INPUT MATERIAL ->

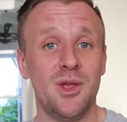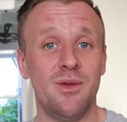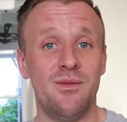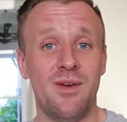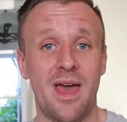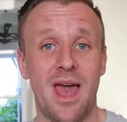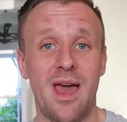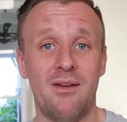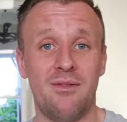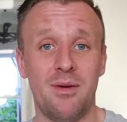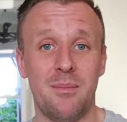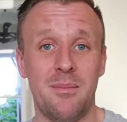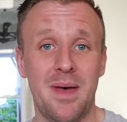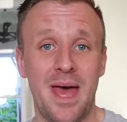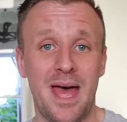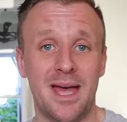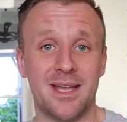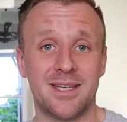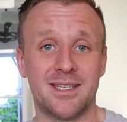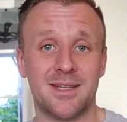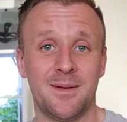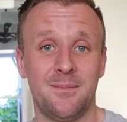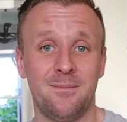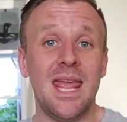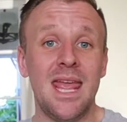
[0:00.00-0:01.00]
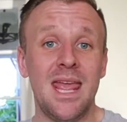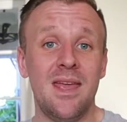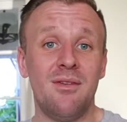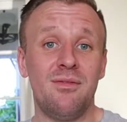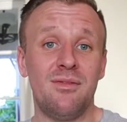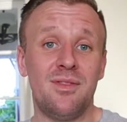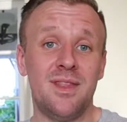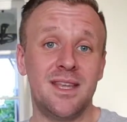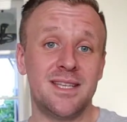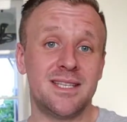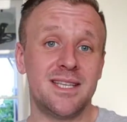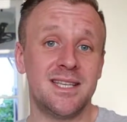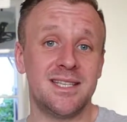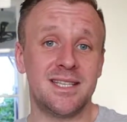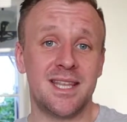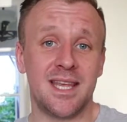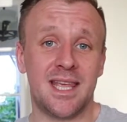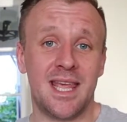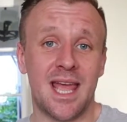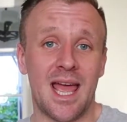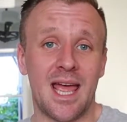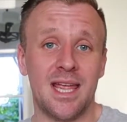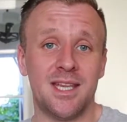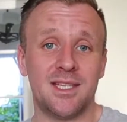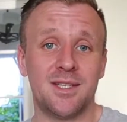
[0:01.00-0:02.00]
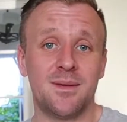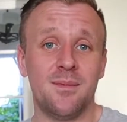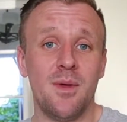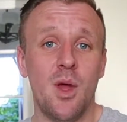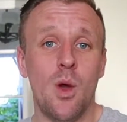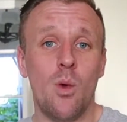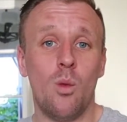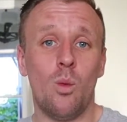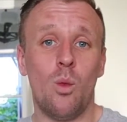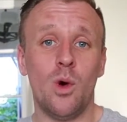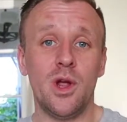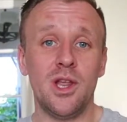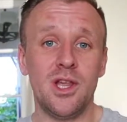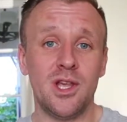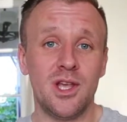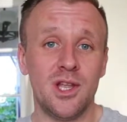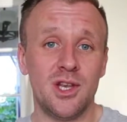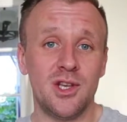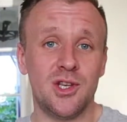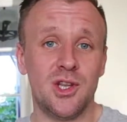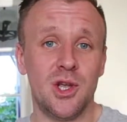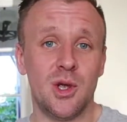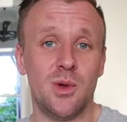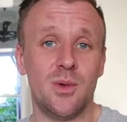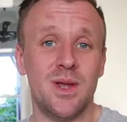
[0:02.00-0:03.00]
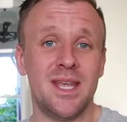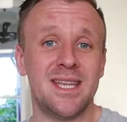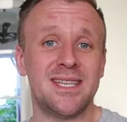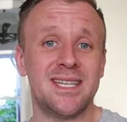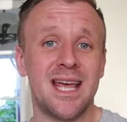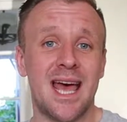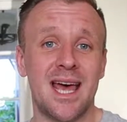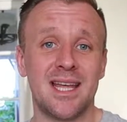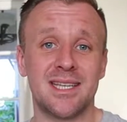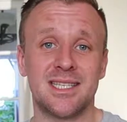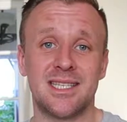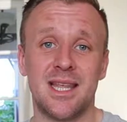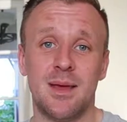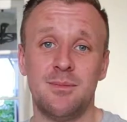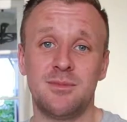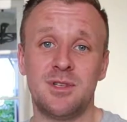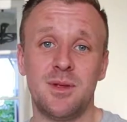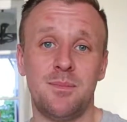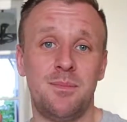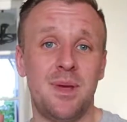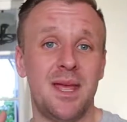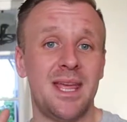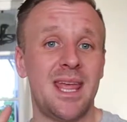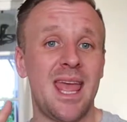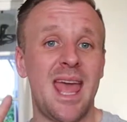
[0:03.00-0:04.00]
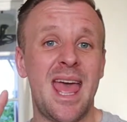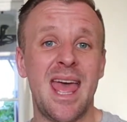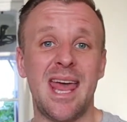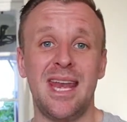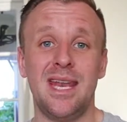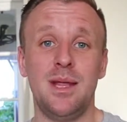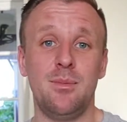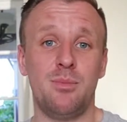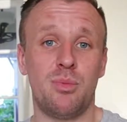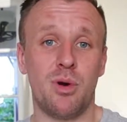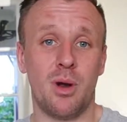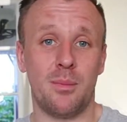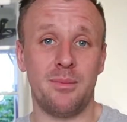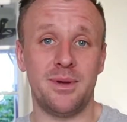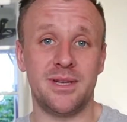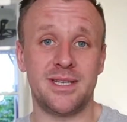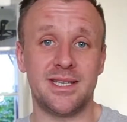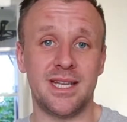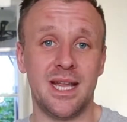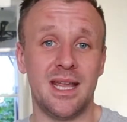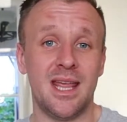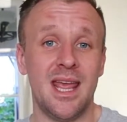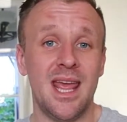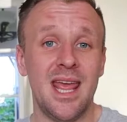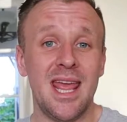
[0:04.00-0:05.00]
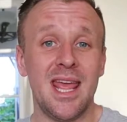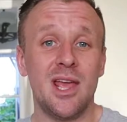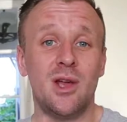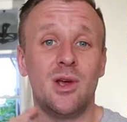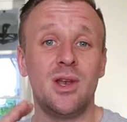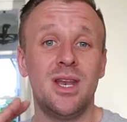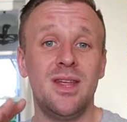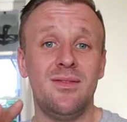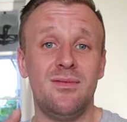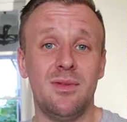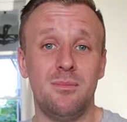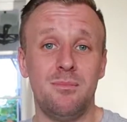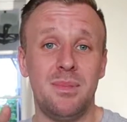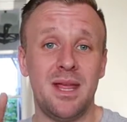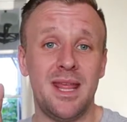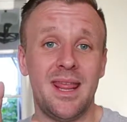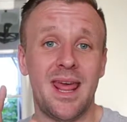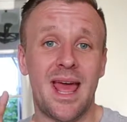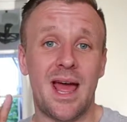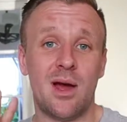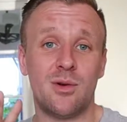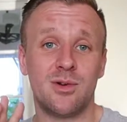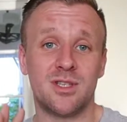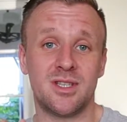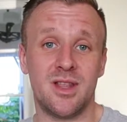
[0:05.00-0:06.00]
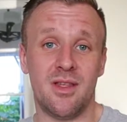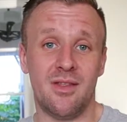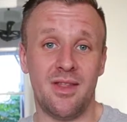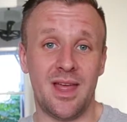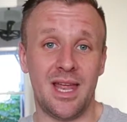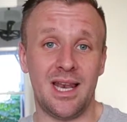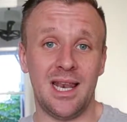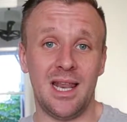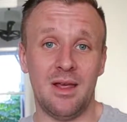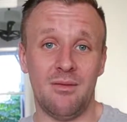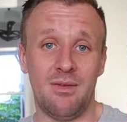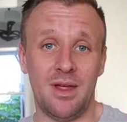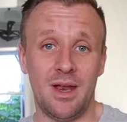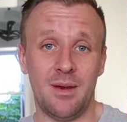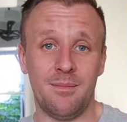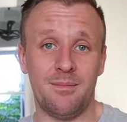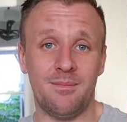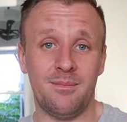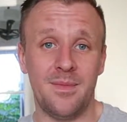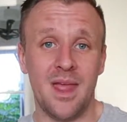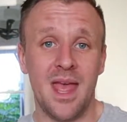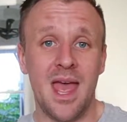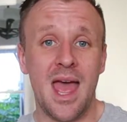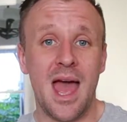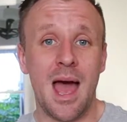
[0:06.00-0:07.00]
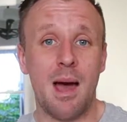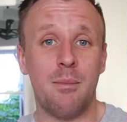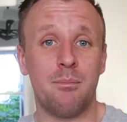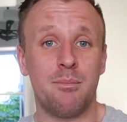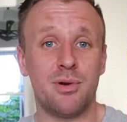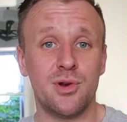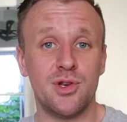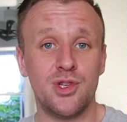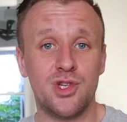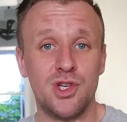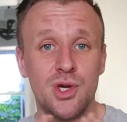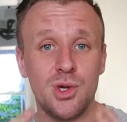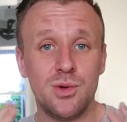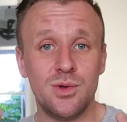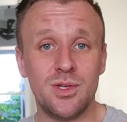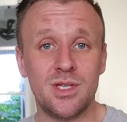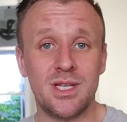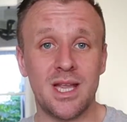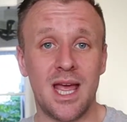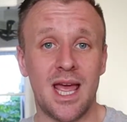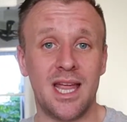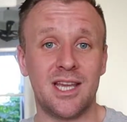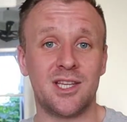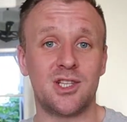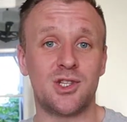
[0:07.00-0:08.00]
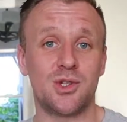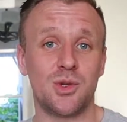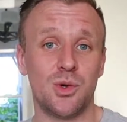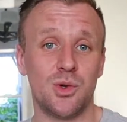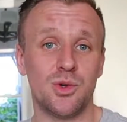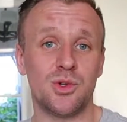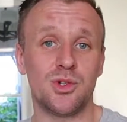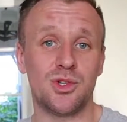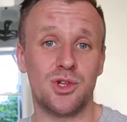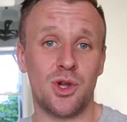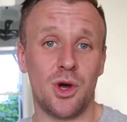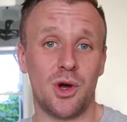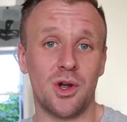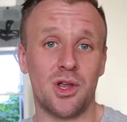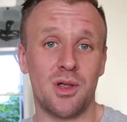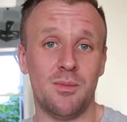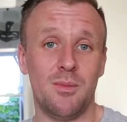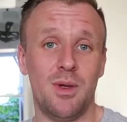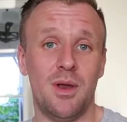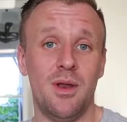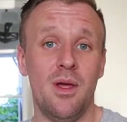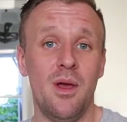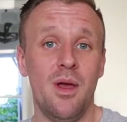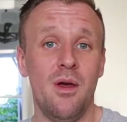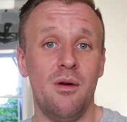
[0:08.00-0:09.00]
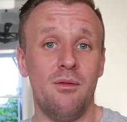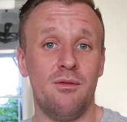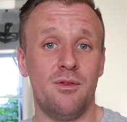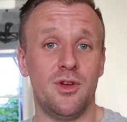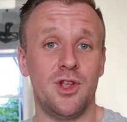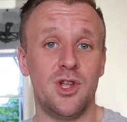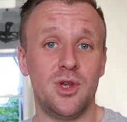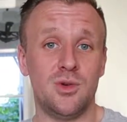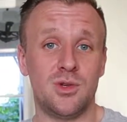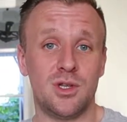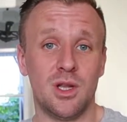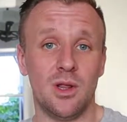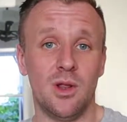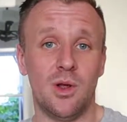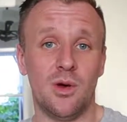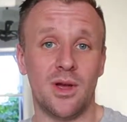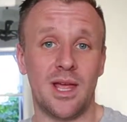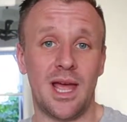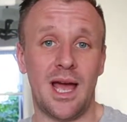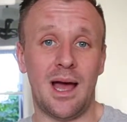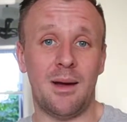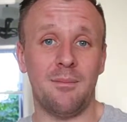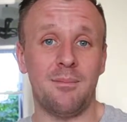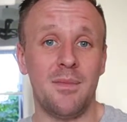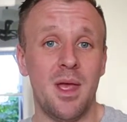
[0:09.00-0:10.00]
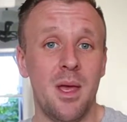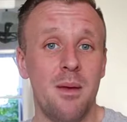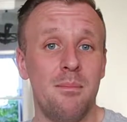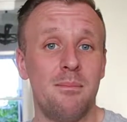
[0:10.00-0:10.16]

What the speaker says: you've ever met. If this is the case, what you can do is ask them to pick any property, it could even be the house that they live in, and produce a source document for you to look at.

TO DO ->
Skip the pictures. Restate everything else in the records word for word.

TASK OUTPUT ->
[0:00.00-0:01.00]
[0:01.00-0:02.00]
[0:02.00-0:03.00]
[0:03.00-0:04.00]
[0:04.00-0:05.00]
[0:05.00-0:06.00]
[0:06.00-0:07.00]
[0:07.00-0:08.00]
[0:08.00-0:09.00]
[0:09.00-0:10.00]
[0:10.00-0:10.16]

What the speaker says: you've ever met. If this is the case, what you can do is ask them to pick any property, it could even be the house that they live in, and produce a source document for you to look at.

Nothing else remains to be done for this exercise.